# Go-to weight for big distance



## kingfisherman23 (Dec 14, 2003)

I'm curious. I've been thinking about the different properties of the four weight classes and the benefits of having multiple setups for the different classes. So here's the situation:

It's the last day of competition. The wind is at your back, the humidity is low...and you need 5 more feet to win.

What weight to do reach for and why?

Evan


----------



## Tommy (Jan 24, 2001)

Wind is up and humidity is down?? 

The 125 would be my choice. Why??? It carries farther in big wind than the 150 or 175.

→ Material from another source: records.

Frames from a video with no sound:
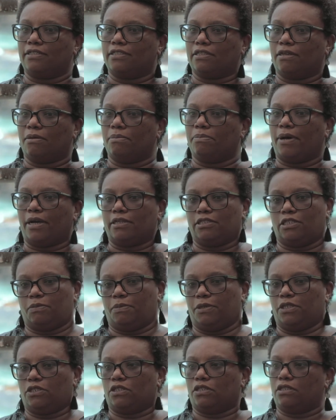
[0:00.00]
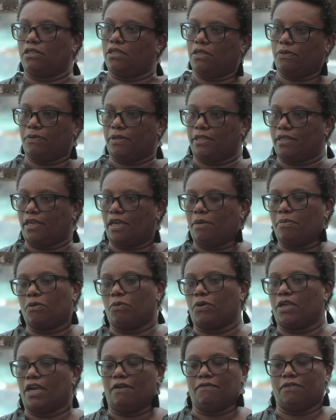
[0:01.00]
some participation here and there, but
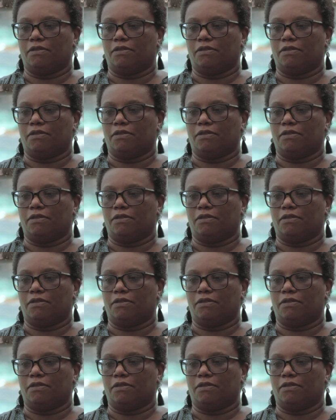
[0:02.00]
we haven't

The 100 if I was set up for it and the wind was REALLY blowing...

Tommy


----------



## sinisterfins (Sep 20, 2007)

*Weight*

Don't matter with me . I suck with all weights but I am working on it .


----------



## myk (Feb 7, 2007)

150 for me. Because it's the sinker I have the most experience with. Some would call me old school, I don'e mess with the other sizes too often


Mike


----------



## curtisb (Jul 21, 2004)

125grm for me also because I have always thrown it better than the rest.


----------



## Tracker16 (Feb 16, 2009)

84 grm for me cause I'm a wimp.  Actually it depends on which rod and reel I am using but I do light the lighter weights for fishing if I can hold bottom. Easier bite detection


----------



## Hudak (Sep 10, 2007)

kingfisherman23 said:


> It's the last day of competition. The wind is at your back, the humidity is low...and you need 5 more feet to win.
> Evan


Good question, I wouldn't know, I have never been in that position.

Robert


----------



## kingfisherman23 (Dec 14, 2003)

thekingfeeder said:


> Good question, I wouldn't know, I have never been in that position.
> 
> Robert


  I was after the last cast in Shalotte. That punk Cody had me by 6 freakin inches. 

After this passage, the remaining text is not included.